Besides China’s increased economic partnership with Africa over the past two decades, China’s unique historical relationship with the continent has also been a driving force in the growing proximity and strength of Sino-African ties. Not only was much of China's foreign aid during the Cold War appreciated and remembered by recipients, but China’s similar historical experience of undergoing Western exploitation and track record of adhering to changing African laws has also significantly grown China’s appeal in Africa. On the other hand, the United States’ complicated relationship to colonialism, neocolonialist interventions throughout the Cold War, and continued insistence of imposing Western values has conversely contributed to the receding influence of the United States in Africa. As a result of these overarching trends, most African governments are not able to seriously recognize American claims that the Chinese government is a “new colonialist” in Africa.

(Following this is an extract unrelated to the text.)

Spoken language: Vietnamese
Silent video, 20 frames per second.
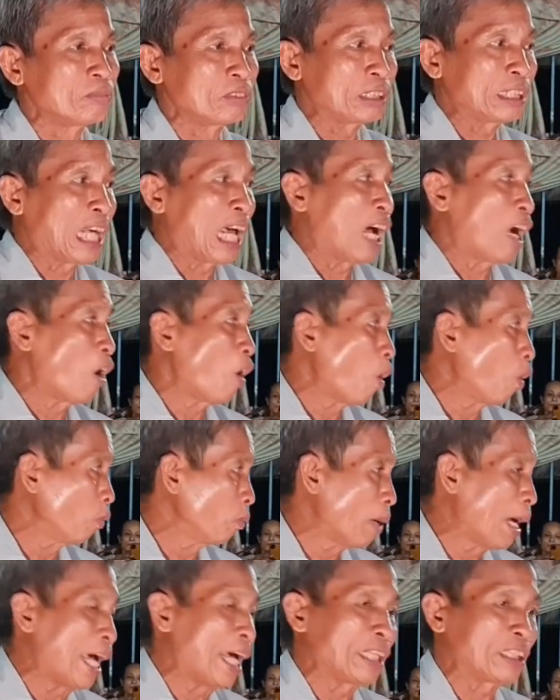Và
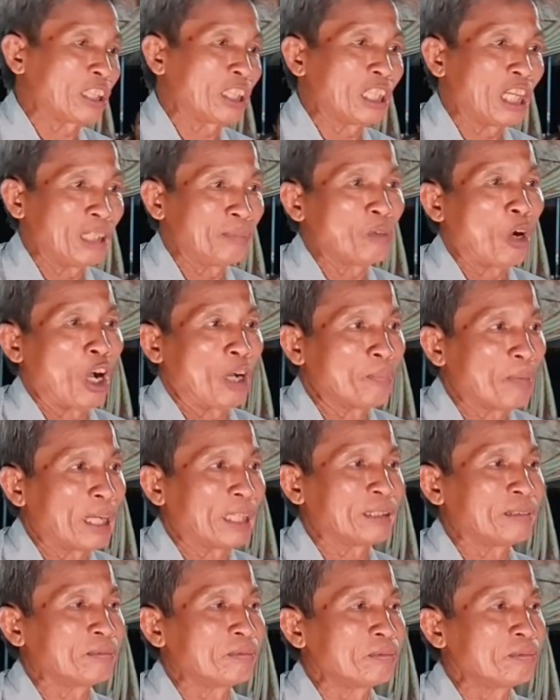hôn mê cho đến bỏ mình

Although any sort of direct Chinese colonialism resembling that of the European powers or the neocolonialism of the United States during the Cold War remains unlikely in the present moment, a different colonialism with Chinese characteristics may present itself in the near future. After all, much of Xi Jinping’s goals have been to reassert China’s rightful place in the world, which harkens back to a time in history when states paid tribute to China as the rightful center of the universe. Perhaps signs of China’s implementation of coercive vaccine diplomacy demonstrates this potential shift to a renewed tributary system. Reports did indeed surface that China allegedly offered Paraguay access to Chinese vaccines in exchange for a switch of recognition from the ROC to the PRC, although these claims were categorically rejected by the Chinese Foreign Ministry (Doherty et al. 2021). Regardless of the veracity of these reports, African governments will have to think carefully about the intentions of both the United States and China, as competition between the two countries over Africa is only likely to increase in the coming decades.